Dataset entries
******************************

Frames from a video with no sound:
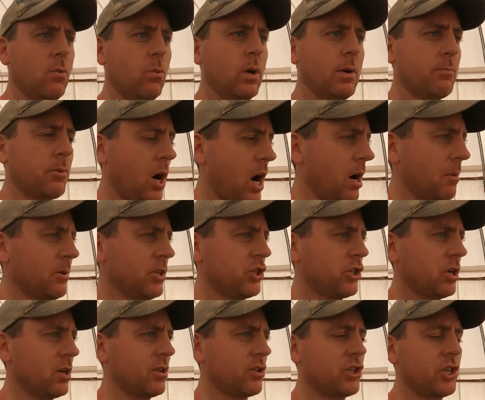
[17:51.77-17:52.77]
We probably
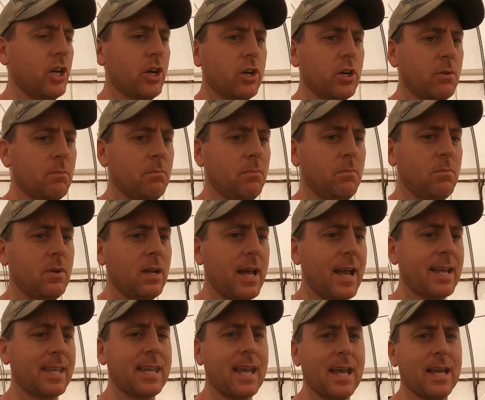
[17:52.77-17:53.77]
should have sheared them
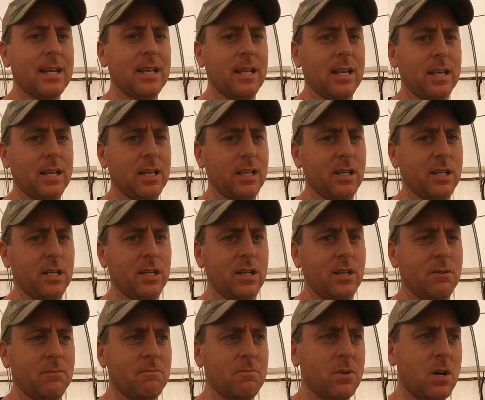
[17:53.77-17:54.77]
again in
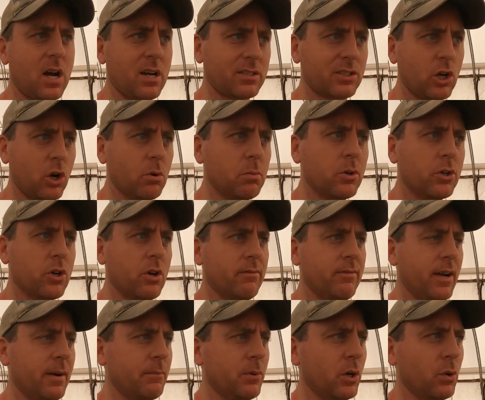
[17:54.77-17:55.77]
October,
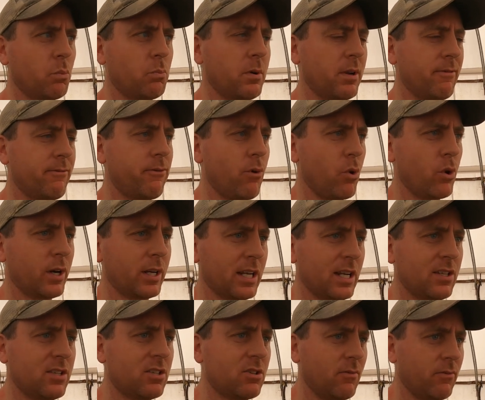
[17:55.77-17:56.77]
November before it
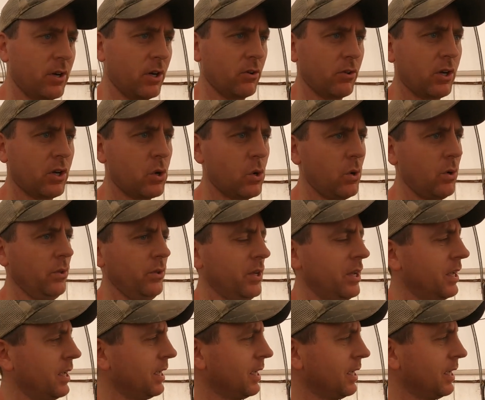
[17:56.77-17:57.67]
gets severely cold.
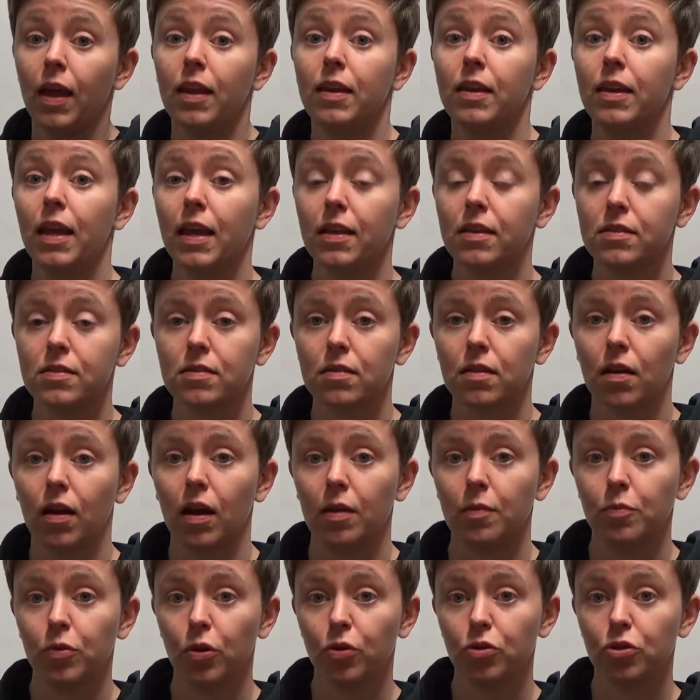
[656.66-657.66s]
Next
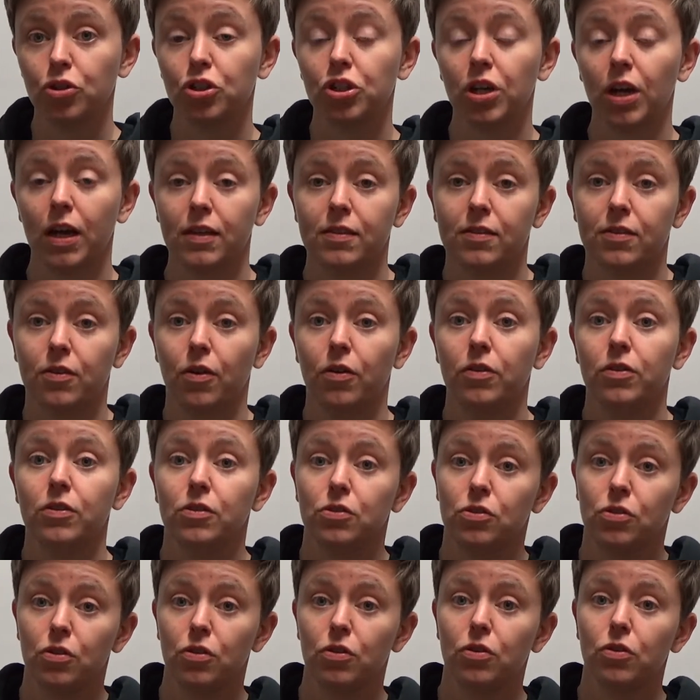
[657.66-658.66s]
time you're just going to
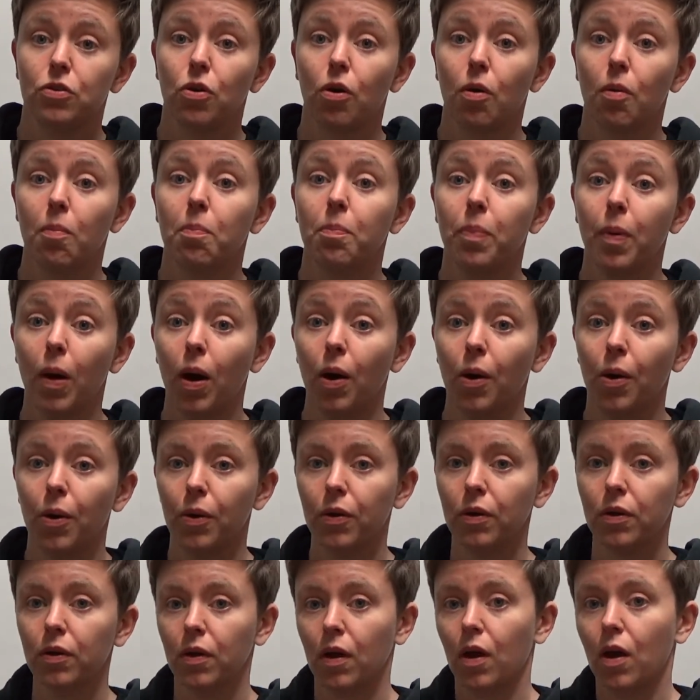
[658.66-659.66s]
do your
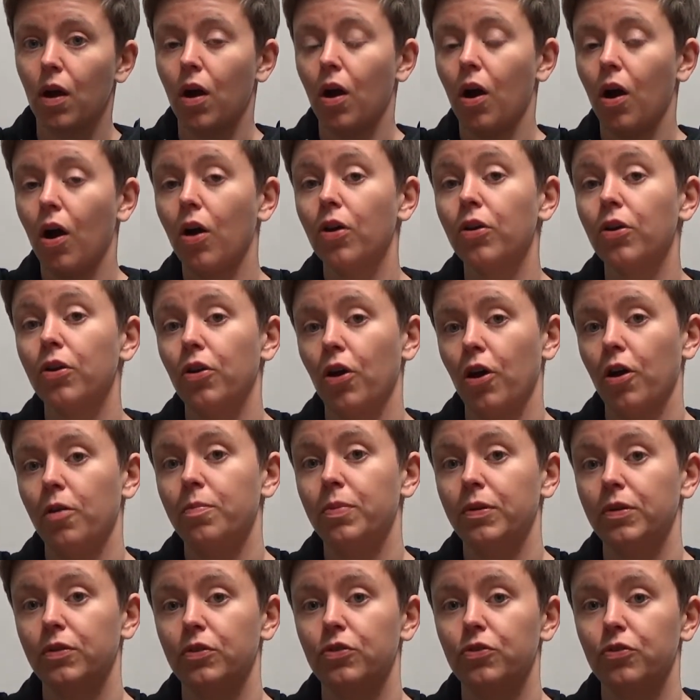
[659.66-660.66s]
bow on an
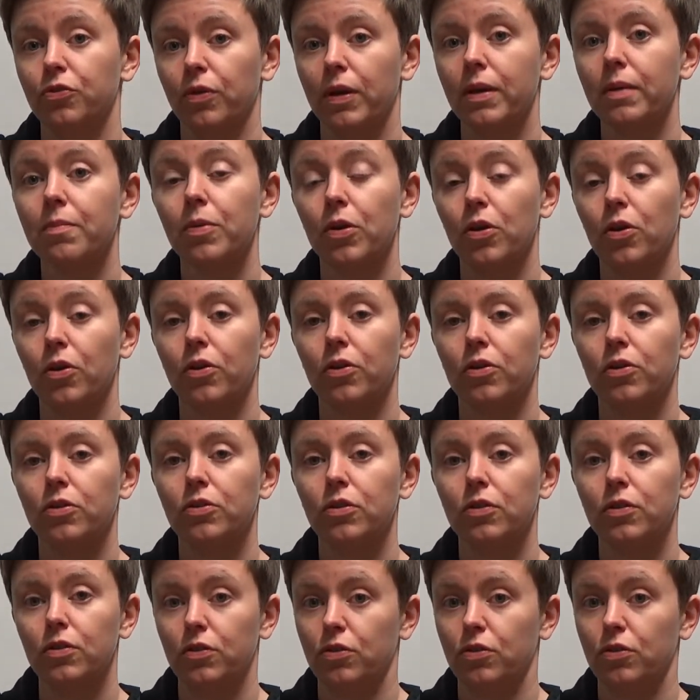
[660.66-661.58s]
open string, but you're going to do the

******************************

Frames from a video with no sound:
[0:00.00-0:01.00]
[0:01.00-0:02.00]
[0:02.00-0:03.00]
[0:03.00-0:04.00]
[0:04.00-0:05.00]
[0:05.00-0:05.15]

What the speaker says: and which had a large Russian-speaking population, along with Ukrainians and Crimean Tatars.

******************************

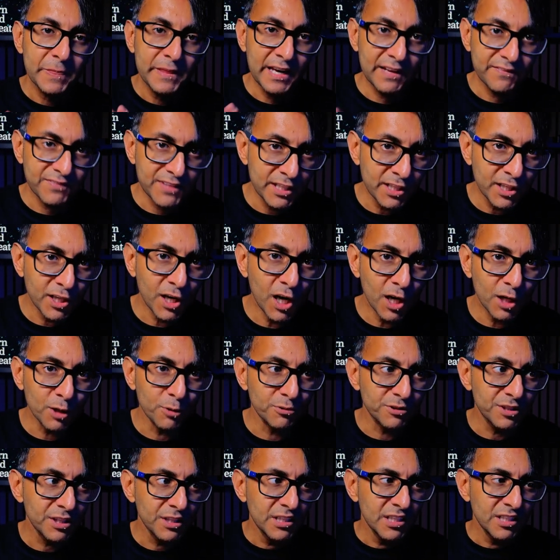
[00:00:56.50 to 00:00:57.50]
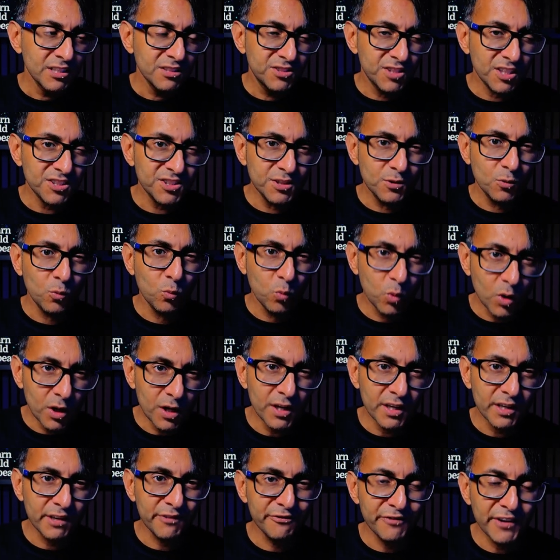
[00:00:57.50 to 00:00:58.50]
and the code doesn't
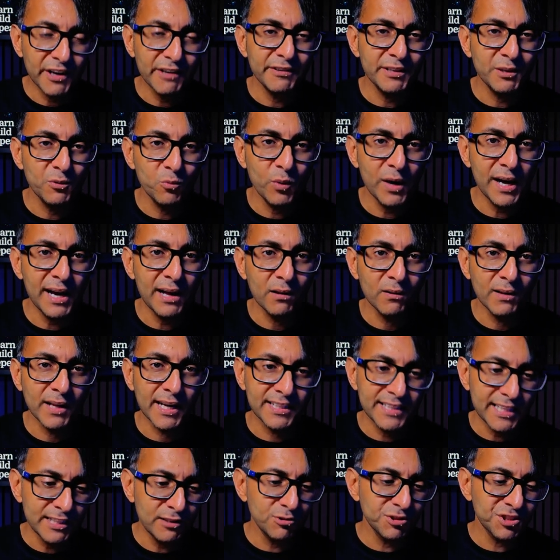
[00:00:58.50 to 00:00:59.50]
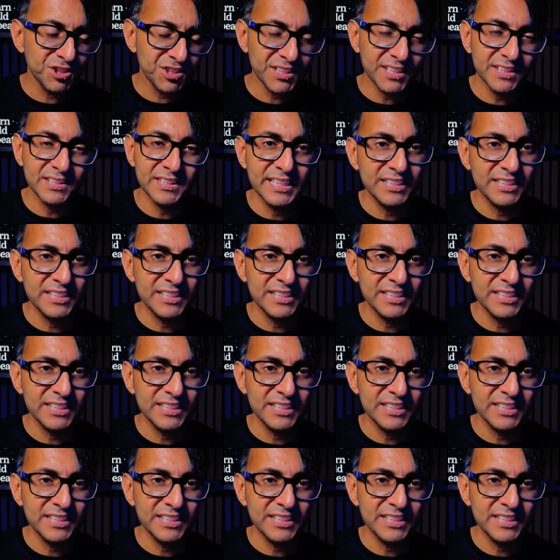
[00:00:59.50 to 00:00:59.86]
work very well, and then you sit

******************************

**Action item**
Set down, exactly as they appear above, all lines from the one that has "[0:02.00-0:03.00]" down to the one that has "What the speaker", including those two and no others.

**Answer section**
[0:02.00-0:03.00]
[0:03.00-0:04.00]
[0:04.00-0:05.00]
[0:05.00-0:05.15]

What the speaker says: and which had a large Russian-speaking population, along with Ukrainians and Crimean Tatars.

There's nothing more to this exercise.